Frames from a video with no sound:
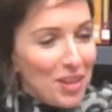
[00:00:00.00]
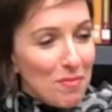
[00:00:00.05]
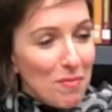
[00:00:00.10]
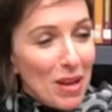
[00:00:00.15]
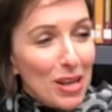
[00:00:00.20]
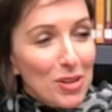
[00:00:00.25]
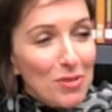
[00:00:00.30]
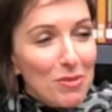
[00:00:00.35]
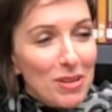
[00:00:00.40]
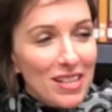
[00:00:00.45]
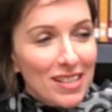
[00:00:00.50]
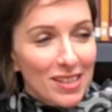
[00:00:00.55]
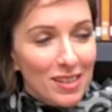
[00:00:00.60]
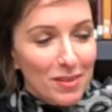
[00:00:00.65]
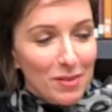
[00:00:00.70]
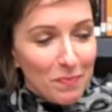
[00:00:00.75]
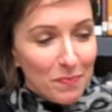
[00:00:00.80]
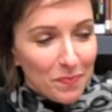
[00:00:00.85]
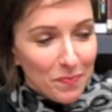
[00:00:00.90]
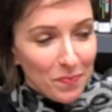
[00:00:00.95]
The main
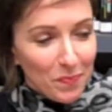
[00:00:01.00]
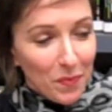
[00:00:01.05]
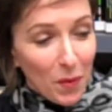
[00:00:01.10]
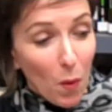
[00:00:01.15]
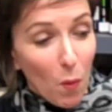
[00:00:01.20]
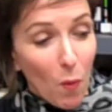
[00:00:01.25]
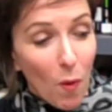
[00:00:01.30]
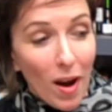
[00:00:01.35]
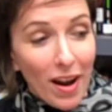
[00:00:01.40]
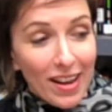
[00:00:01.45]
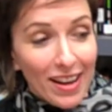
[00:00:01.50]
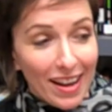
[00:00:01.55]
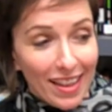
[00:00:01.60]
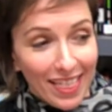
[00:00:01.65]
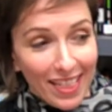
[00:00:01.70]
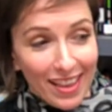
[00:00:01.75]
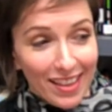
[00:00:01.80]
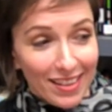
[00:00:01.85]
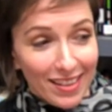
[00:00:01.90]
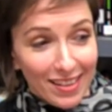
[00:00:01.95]
reason why I
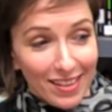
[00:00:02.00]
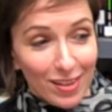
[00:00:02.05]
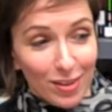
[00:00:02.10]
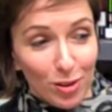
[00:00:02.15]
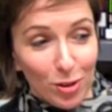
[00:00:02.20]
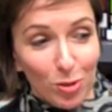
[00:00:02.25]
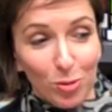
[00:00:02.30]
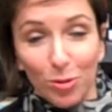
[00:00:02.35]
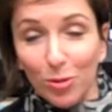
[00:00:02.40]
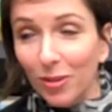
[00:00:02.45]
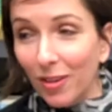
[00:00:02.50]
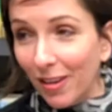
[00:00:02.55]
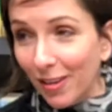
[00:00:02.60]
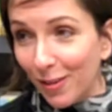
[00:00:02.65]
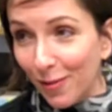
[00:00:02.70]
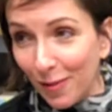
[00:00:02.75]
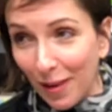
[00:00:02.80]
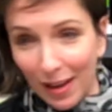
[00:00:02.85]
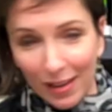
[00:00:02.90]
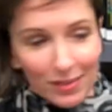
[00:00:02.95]
think this is a cool
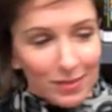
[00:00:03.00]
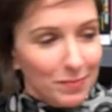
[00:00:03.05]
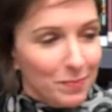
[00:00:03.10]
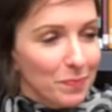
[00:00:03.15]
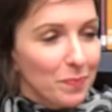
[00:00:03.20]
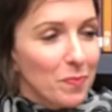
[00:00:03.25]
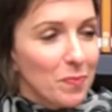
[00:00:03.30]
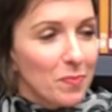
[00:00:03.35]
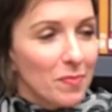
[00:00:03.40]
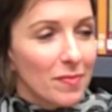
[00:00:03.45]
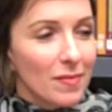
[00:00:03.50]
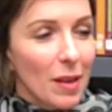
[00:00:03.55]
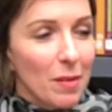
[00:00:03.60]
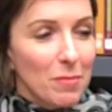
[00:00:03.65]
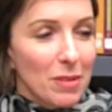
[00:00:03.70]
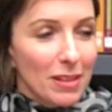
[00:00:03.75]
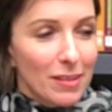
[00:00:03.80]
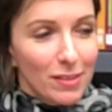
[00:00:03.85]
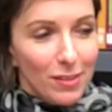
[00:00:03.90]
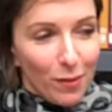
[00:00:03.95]
artifact, I
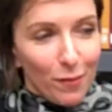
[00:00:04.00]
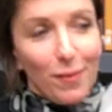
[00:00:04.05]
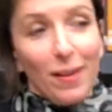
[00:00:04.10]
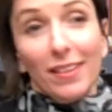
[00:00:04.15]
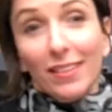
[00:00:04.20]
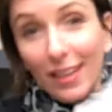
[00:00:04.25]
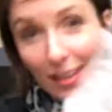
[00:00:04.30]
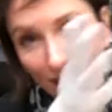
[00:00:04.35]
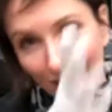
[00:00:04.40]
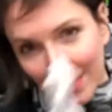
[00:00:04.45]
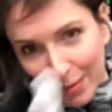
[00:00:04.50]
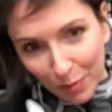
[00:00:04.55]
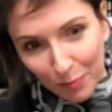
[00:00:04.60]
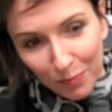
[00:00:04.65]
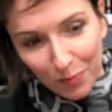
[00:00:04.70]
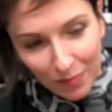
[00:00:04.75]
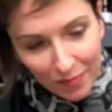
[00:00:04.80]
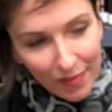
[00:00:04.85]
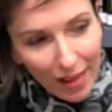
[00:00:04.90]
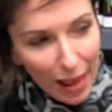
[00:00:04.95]
mean, the fact that it's a
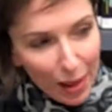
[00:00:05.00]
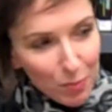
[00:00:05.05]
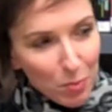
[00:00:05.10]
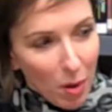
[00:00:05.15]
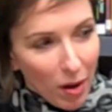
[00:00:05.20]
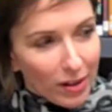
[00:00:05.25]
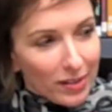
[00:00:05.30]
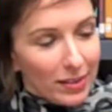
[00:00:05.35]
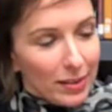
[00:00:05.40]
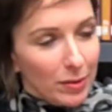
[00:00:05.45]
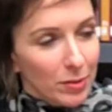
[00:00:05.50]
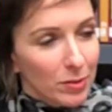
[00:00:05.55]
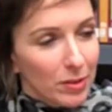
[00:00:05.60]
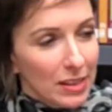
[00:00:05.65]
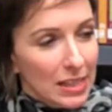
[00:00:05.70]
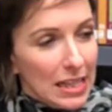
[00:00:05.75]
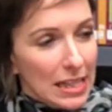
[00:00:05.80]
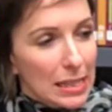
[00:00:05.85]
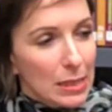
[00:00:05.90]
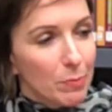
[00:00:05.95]
hat box is
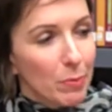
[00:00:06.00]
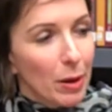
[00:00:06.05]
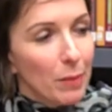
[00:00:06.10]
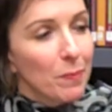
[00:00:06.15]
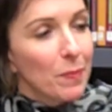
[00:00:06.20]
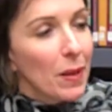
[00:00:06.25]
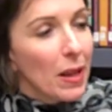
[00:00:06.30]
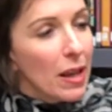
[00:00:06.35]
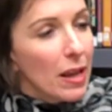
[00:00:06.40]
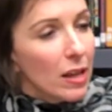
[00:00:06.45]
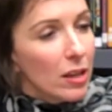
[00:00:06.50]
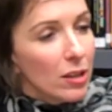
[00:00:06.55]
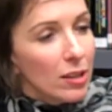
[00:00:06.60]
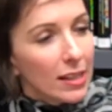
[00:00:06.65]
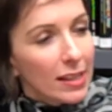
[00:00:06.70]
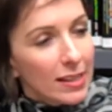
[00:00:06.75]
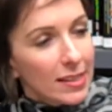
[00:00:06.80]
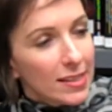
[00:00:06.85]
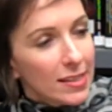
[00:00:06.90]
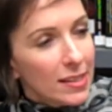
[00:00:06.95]
neat, but you
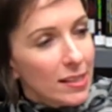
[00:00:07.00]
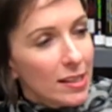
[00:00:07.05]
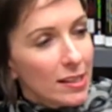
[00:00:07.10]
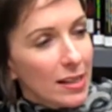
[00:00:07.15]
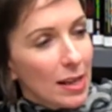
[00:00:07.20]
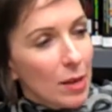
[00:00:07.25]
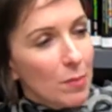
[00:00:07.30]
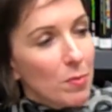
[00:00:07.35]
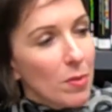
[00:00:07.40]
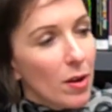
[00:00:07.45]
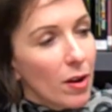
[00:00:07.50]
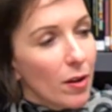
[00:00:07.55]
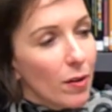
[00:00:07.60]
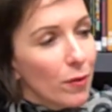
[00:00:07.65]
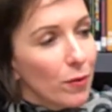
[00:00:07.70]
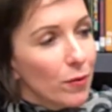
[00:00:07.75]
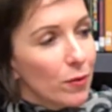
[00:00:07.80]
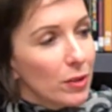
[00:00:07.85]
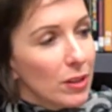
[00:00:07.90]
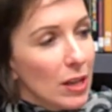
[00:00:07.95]
can see the name
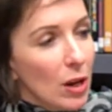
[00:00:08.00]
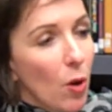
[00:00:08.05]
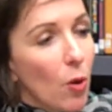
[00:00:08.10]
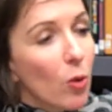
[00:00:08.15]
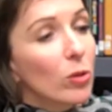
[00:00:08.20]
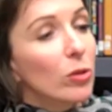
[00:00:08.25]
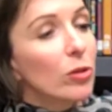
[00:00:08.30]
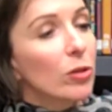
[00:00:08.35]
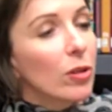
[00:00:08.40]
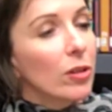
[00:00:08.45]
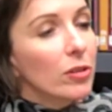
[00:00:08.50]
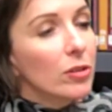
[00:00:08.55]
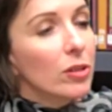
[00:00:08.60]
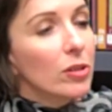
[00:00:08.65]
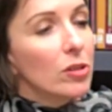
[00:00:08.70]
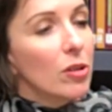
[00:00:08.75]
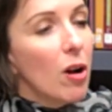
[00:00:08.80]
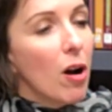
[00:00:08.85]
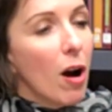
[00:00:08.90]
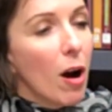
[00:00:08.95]
of the owner on the
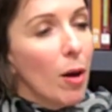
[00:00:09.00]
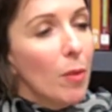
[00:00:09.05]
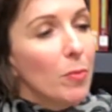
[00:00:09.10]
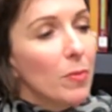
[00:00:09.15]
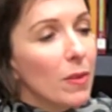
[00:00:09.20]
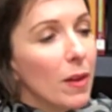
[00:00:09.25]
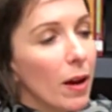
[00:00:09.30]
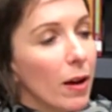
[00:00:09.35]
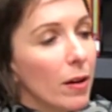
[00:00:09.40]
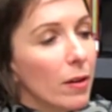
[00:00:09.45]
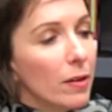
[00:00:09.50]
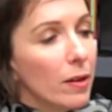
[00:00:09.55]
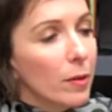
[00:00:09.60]
top there.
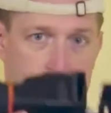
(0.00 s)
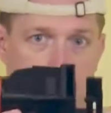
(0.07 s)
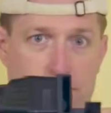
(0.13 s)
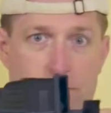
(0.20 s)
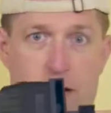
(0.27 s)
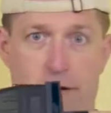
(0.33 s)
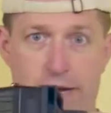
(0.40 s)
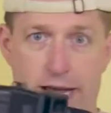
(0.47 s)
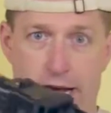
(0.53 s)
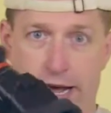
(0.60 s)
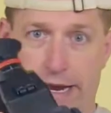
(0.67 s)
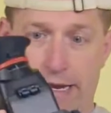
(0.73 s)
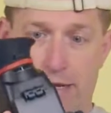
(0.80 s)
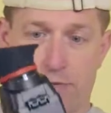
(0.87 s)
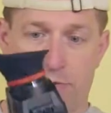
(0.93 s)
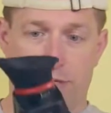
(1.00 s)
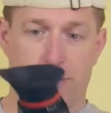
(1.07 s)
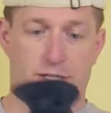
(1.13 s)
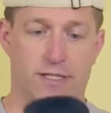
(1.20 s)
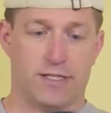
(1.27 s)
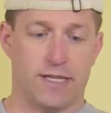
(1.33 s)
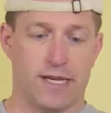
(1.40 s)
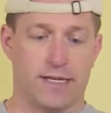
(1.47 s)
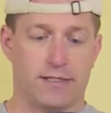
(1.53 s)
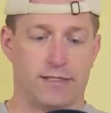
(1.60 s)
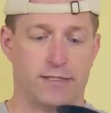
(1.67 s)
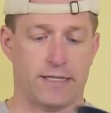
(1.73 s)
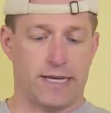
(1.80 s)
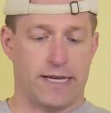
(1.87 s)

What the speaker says: Viewfinder, which is this.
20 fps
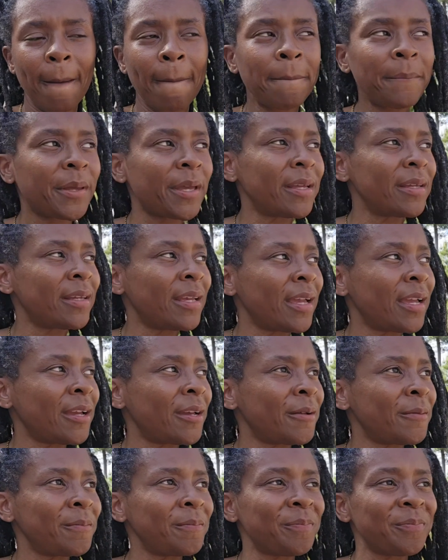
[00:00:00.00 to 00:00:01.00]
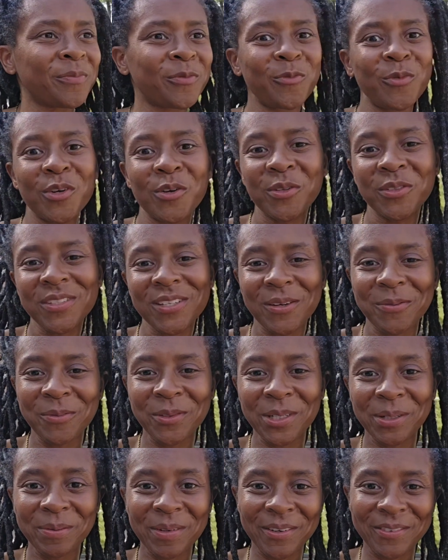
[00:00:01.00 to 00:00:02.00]
But yeah, we're going to talk
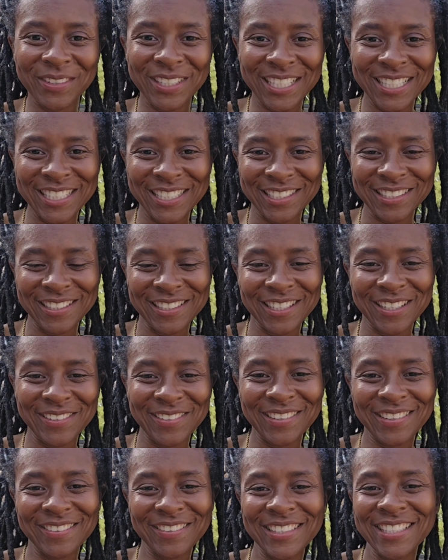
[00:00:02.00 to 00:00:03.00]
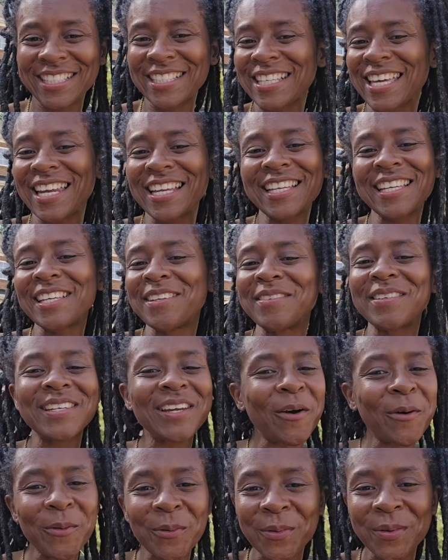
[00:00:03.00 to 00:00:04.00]
more about relationships. We just got to keep
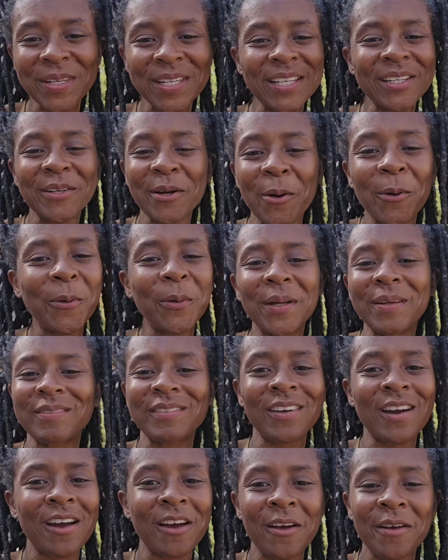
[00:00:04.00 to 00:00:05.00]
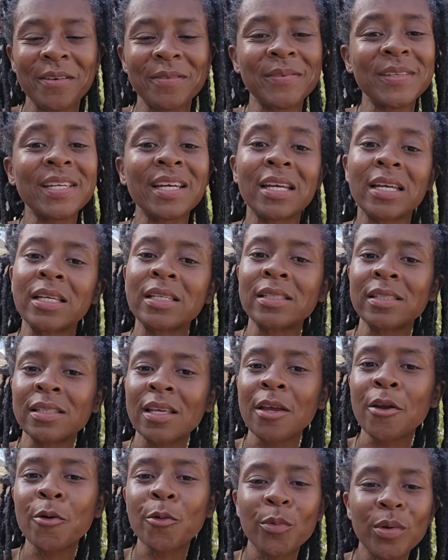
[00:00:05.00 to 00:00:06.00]
going and going, Rob, because
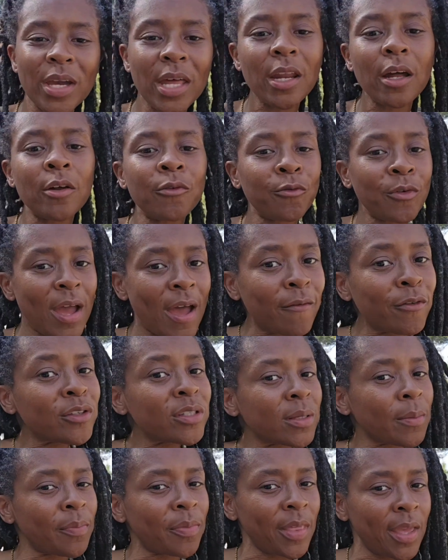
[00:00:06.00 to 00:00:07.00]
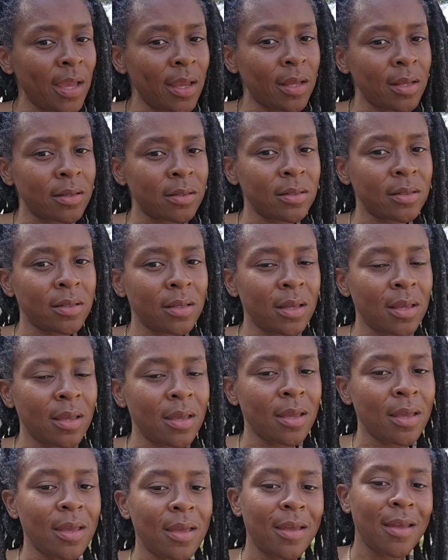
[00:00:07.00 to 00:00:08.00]
we got to unravel some things.
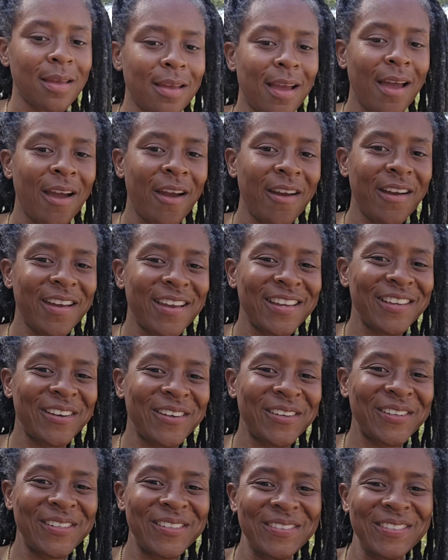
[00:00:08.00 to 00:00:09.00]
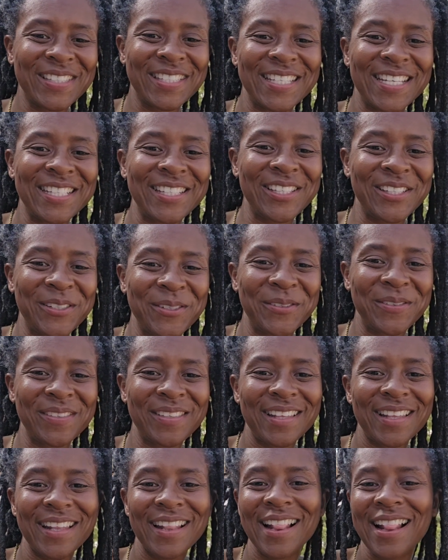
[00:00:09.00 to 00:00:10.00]
All right, y'all. Stay
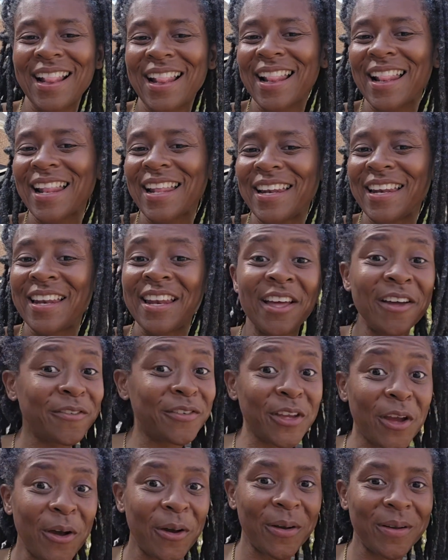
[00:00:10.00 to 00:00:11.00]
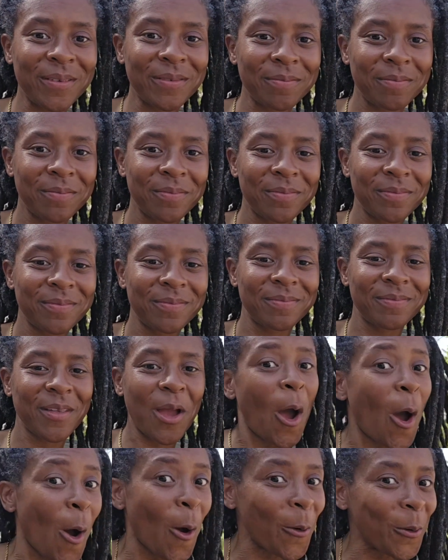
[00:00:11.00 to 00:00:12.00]
tuned. Love y'all.
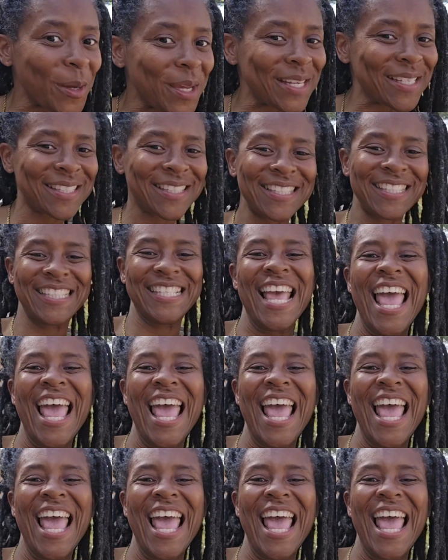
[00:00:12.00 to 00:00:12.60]
Always.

WORK TO BE COMPLETED => Would you give again, exactly, the lines in the data above that run from the line containing "[00:00:01.15]" to the line containing "[00:00:03.40]"? Include both ends and no pictures.

FINISHED TASK =>
[00:00:01.15]
[00:00:01.20]
[00:00:01.25]
[00:00:01.30]
[00:00:01.35]
[00:00:01.40]
[00:00:01.45]
[00:00:01.50]
[00:00:01.55]
[00:00:01.60]
[00:00:01.65]
[00:00:01.70]
[00:00:01.75]
[00:00:01.80]
[00:00:01.85]
[00:00:01.90]
[00:00:01.95]
reason why I
[00:00:02.00]
[00:00:02.05]
[00:00:02.10]
[00:00:02.15]
[00:00:02.20]
[00:00:02.25]
[00:00:02.30]
[00:00:02.35]
[00:00:02.40]
[00:00:02.45]
[00:00:02.50]
[00:00:02.55]
[00:00:02.60]
[00:00:02.65]
[00:00:02.70]
[00:00:02.75]
[00:00:02.80]
[00:00:02.85]
[00:00:02.90]
[00:00:02.95]
think this is a cool
[00:00:03.00]
[00:00:03.05]
[00:00:03.10]
[00:00:03.15]
[00:00:03.20]
[00:00:03.25]
[00:00:03.30]
[00:00:03.35]
[00:00:03.40]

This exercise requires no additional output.